Hamburg. Zum ersten Mal übernimmt jemand außerhalb der Familie die Geschäfte. Der Wechsel ist wohl die Folge eines jahrelangen Disputs.

Paukenschlag bei den Hagenbecks: Der Tierpark hat Anfang des Monats völlig überraschend seine Geschäftsführung ausgetauscht. Nach Abendblatt-Informationen soll der Wechsel still und fast unbemerkt stattgefunden haben: Selbst die Belegschaft ist noch nicht umfassend informiert worden.

Es ist das erste Mal in der Hagenbeck-Geschichte, dass jemand außerhalb der Familie die Geschäfte übernimmt. Der Wechsel ist wohl auch eine Folge heftiger interner Streitig­keiten. Die neue Führung steht vor der Aufgabe, den derzeit geschlossenen Tierpark durch die Coronakrise zu steuern.
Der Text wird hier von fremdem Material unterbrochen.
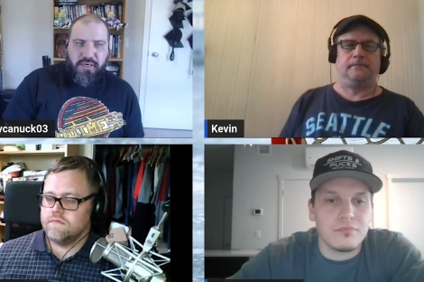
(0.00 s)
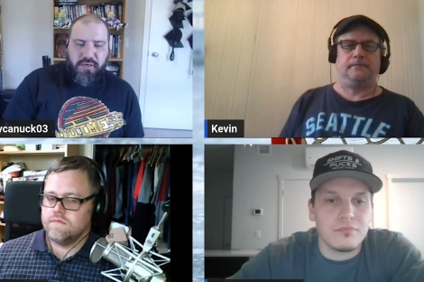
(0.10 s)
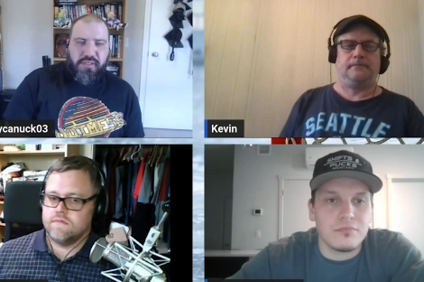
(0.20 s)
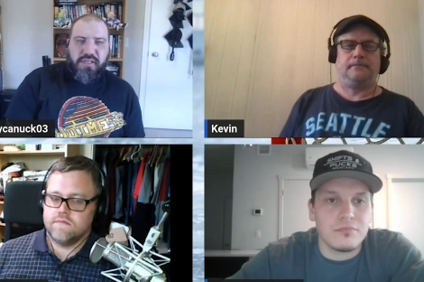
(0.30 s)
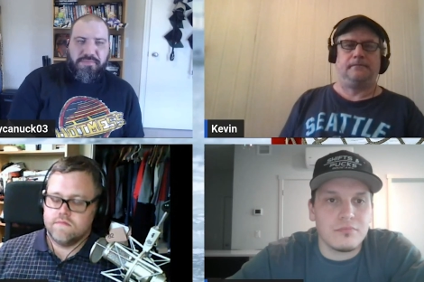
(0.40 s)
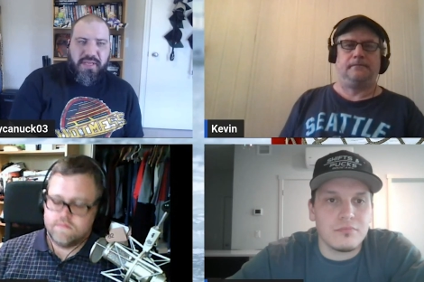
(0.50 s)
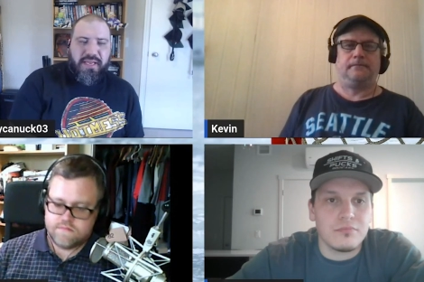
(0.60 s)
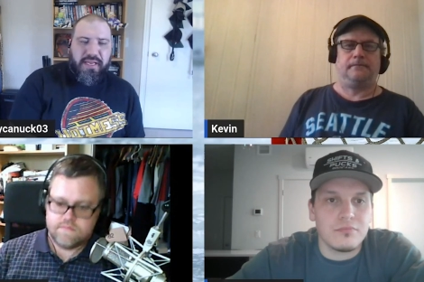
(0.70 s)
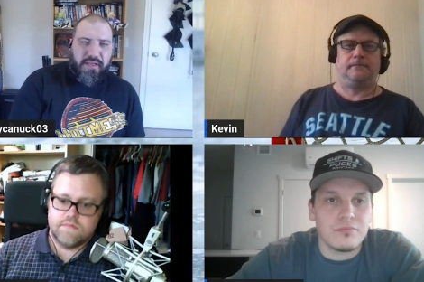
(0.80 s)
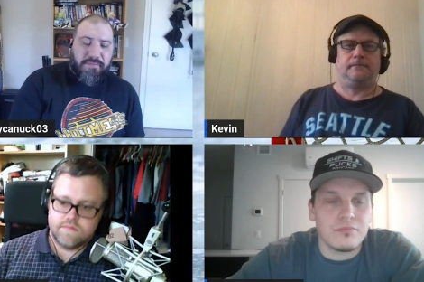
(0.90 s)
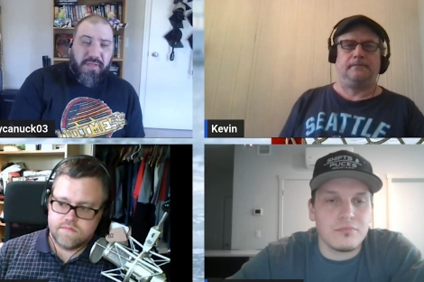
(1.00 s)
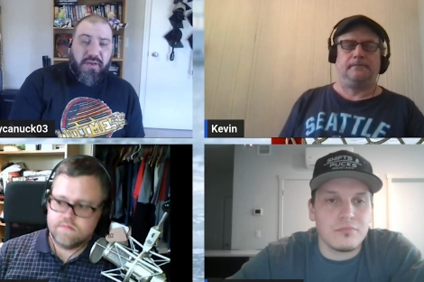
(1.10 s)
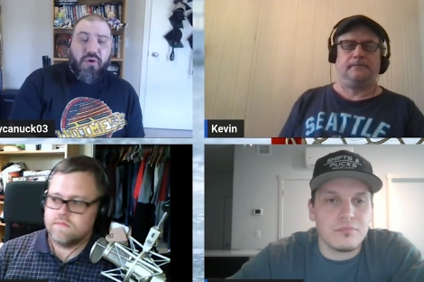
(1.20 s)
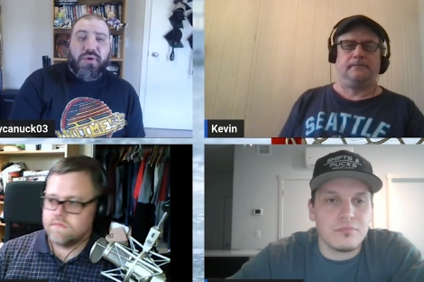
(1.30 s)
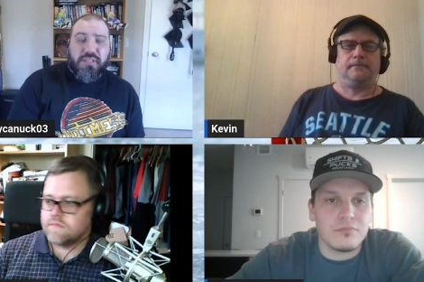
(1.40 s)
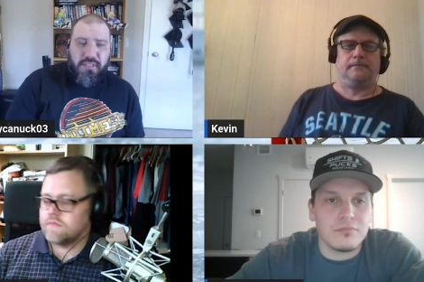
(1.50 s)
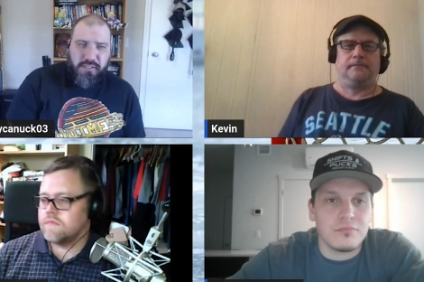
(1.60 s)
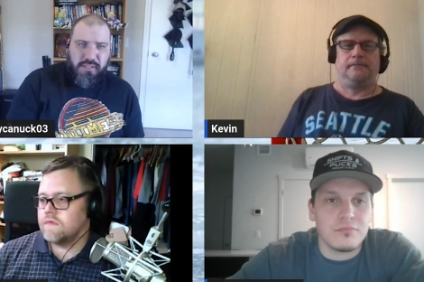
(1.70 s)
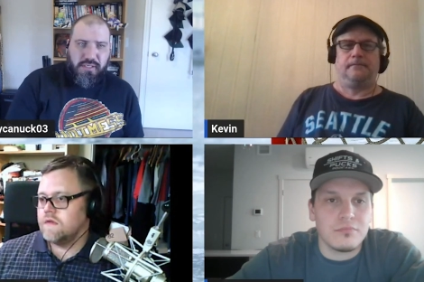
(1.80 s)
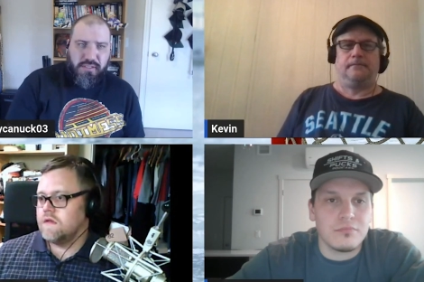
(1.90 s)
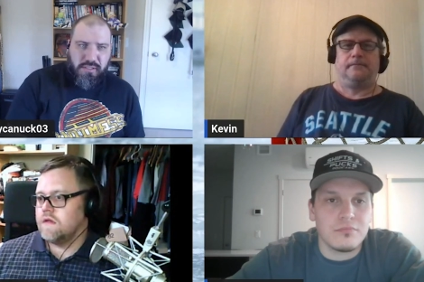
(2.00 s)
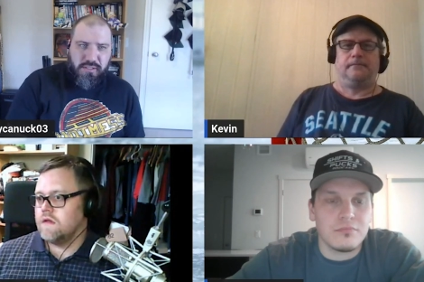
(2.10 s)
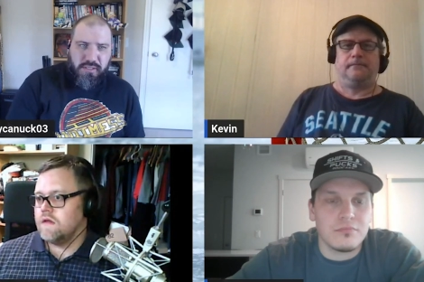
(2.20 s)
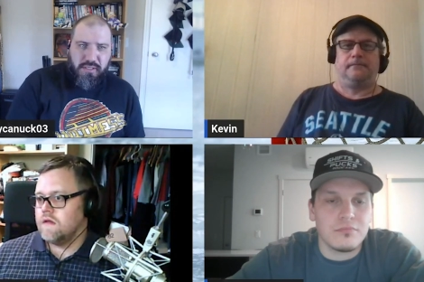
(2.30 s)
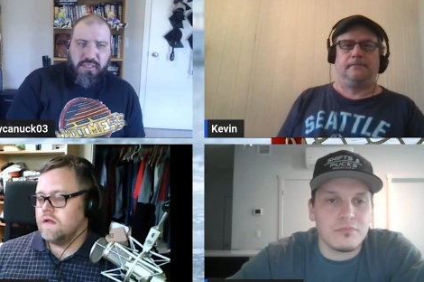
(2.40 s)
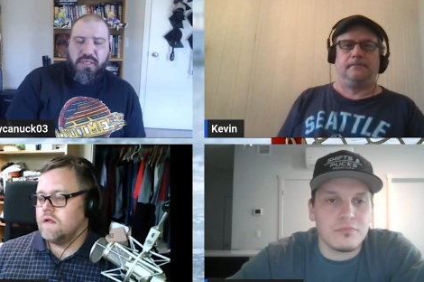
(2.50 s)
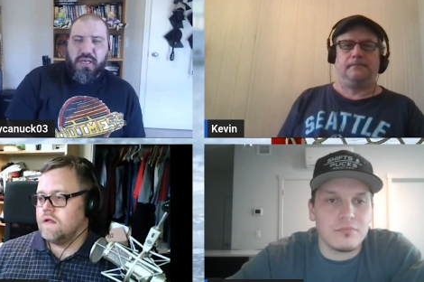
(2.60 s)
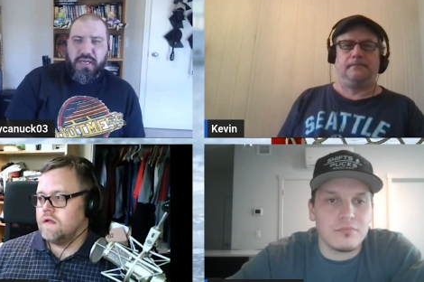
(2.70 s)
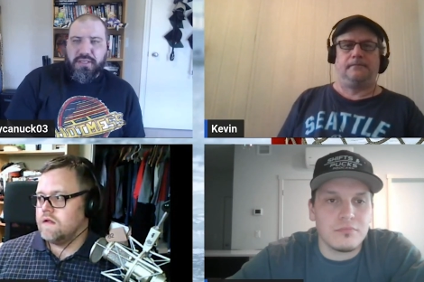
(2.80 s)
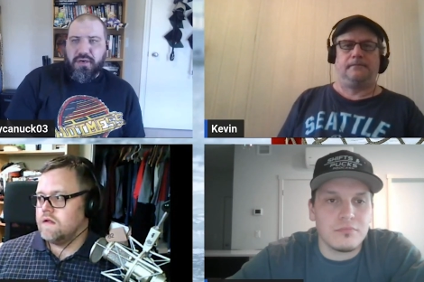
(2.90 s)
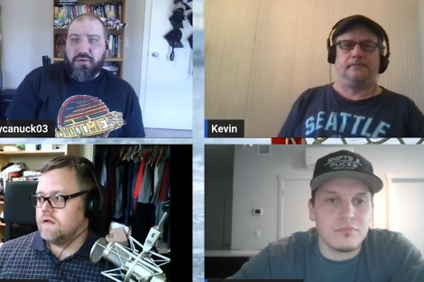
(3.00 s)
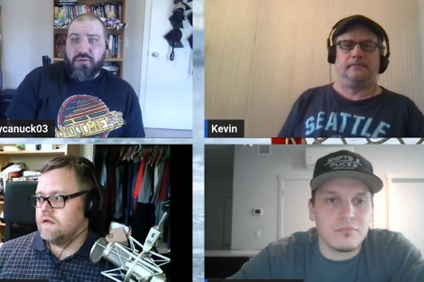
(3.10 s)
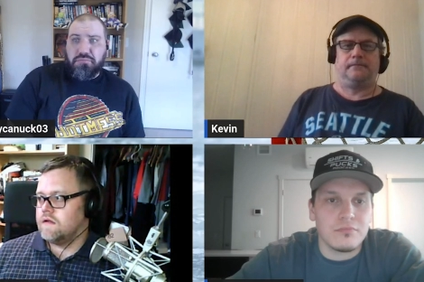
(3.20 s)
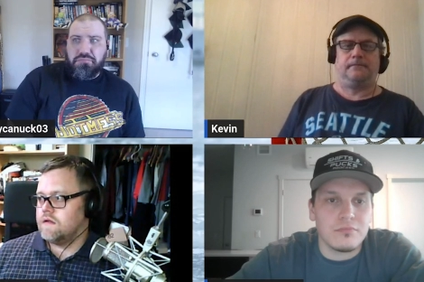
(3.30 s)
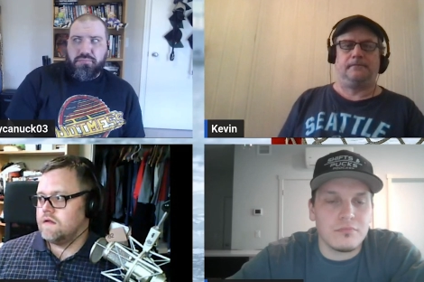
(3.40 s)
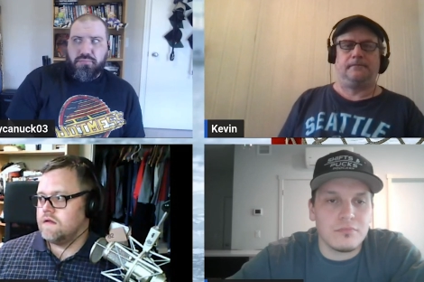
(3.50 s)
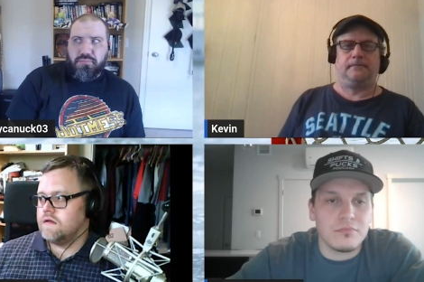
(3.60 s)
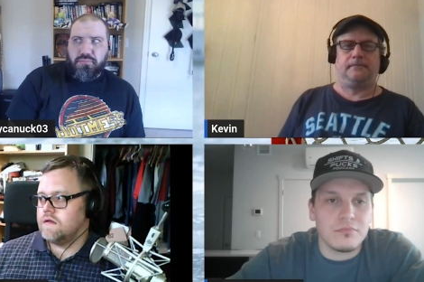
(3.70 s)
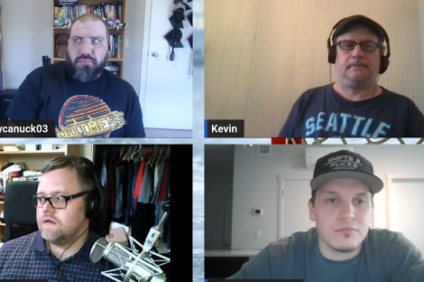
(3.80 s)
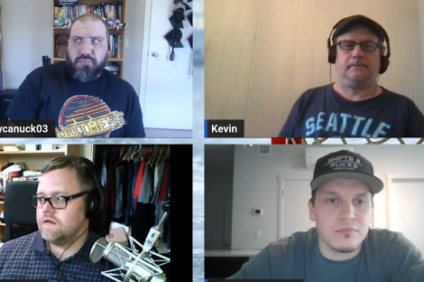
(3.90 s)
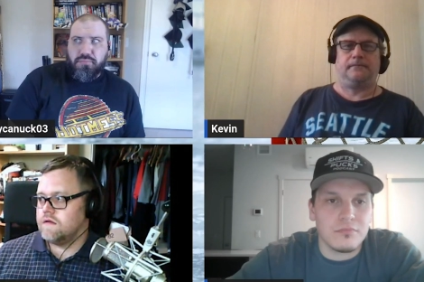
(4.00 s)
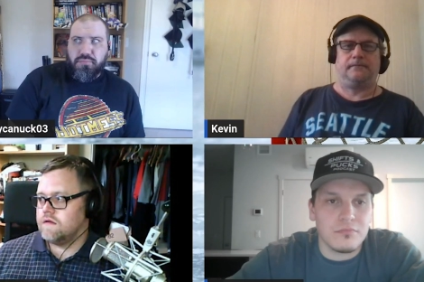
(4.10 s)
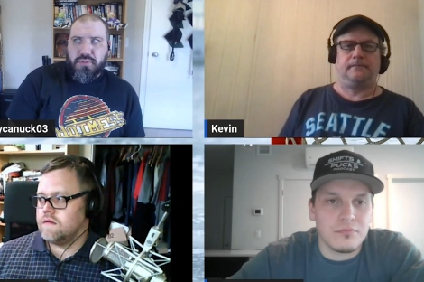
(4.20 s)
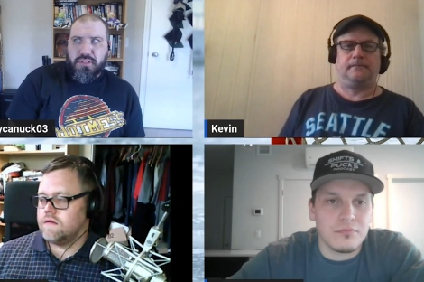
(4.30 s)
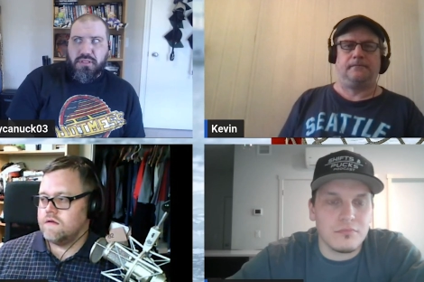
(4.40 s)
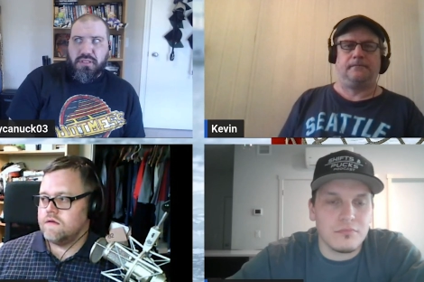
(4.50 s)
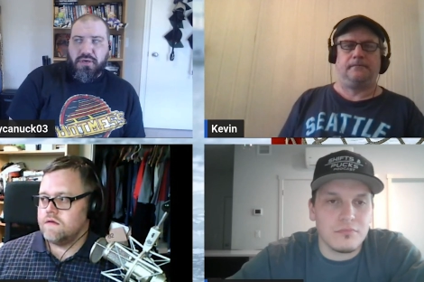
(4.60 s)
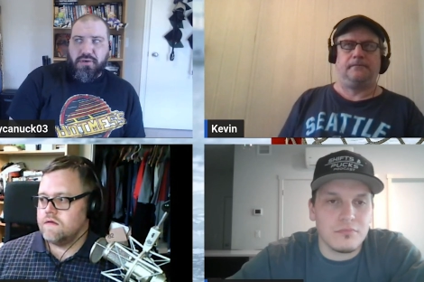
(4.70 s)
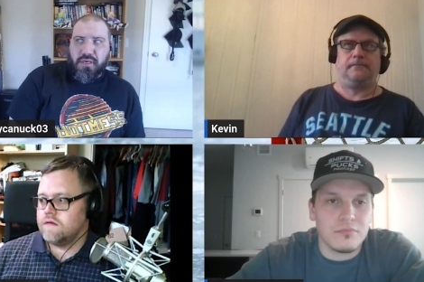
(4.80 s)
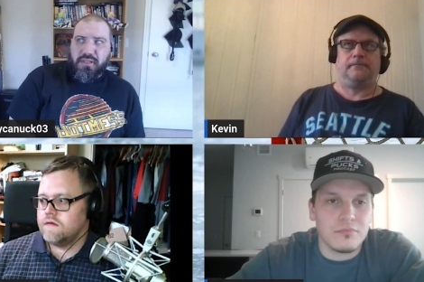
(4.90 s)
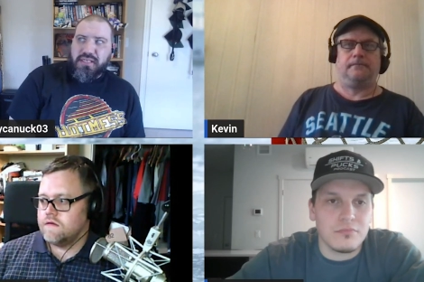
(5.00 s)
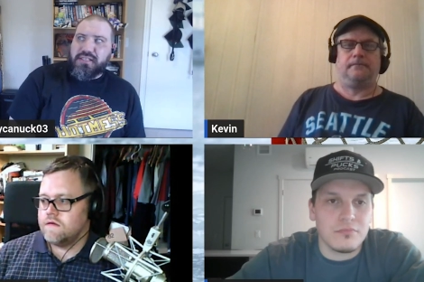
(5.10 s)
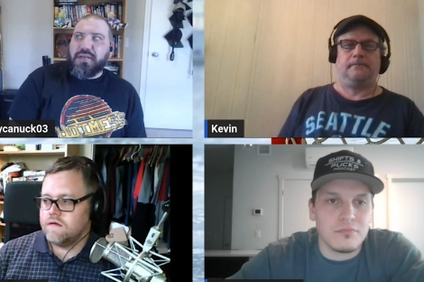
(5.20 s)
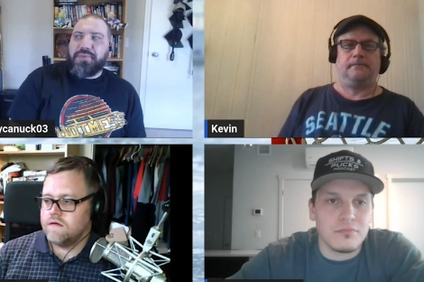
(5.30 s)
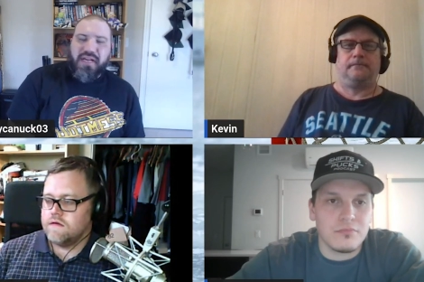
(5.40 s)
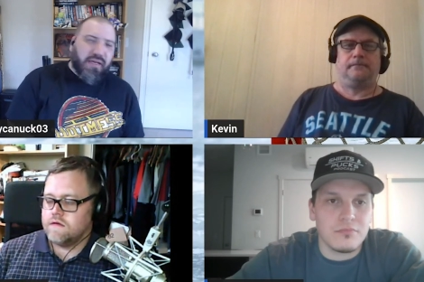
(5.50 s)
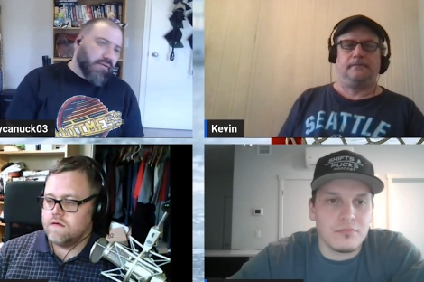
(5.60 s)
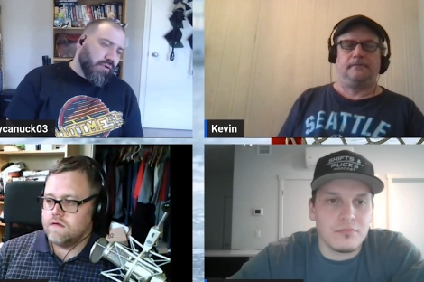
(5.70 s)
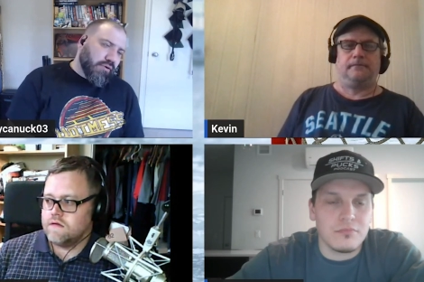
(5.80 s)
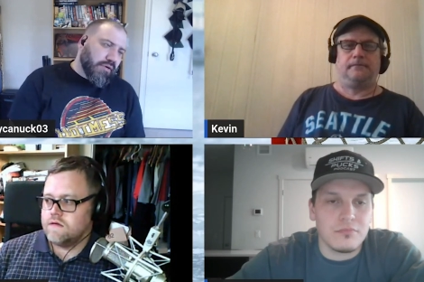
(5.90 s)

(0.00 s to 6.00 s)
Speaker 1: Because if they get if they go into the season and they're they're at least competitive or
Am vergangenen Dienstag bekamen die Mitarbeiter die Aufforderung, die Signaturen ihrer E-Mails zu ändern. Die bisherigen Geschäftsführerinnen Friederike Weinlig-Hagenbeck und Bettina Hering-Hagenbeck wurden demnach ersetzt durch Dirk Albrecht und Ludger Patt. Dirk Albrecht ist ein Freund und Berater von Patriarch Claus Hagenbeck und bereits seit längerer Zeit in die Leitung des Tierparks mit eingebunden.

Hagenbeck: Neuer Geschäftsführer schon früher umstritten

Um Dirk Albrecht hatte es bereits vor sieben Jahren Gerichtsstreitereien zwischen den damaligen Tierpark-Chefs Claus Hagenbeck und Joachim Weinlig-Hagenbeck gegeben. Grund: Claus Hagenbeck soll Albrecht zu viel Spielraum gegeben haben.

War Albrecht zunächst Berater im Hintergrund, soll er immer mehr als Generalbevollmächtigter und Zweitgeschäftsführer aufgetreten sein. Auf Wunsch von Claus Hagenbeck soll er auch an Budgetbesprechungen teilgenommen haben. Joachim Weinlig-Hagenbeck bremste Albrecht mit einer einstweiligen Verfügung damals aus.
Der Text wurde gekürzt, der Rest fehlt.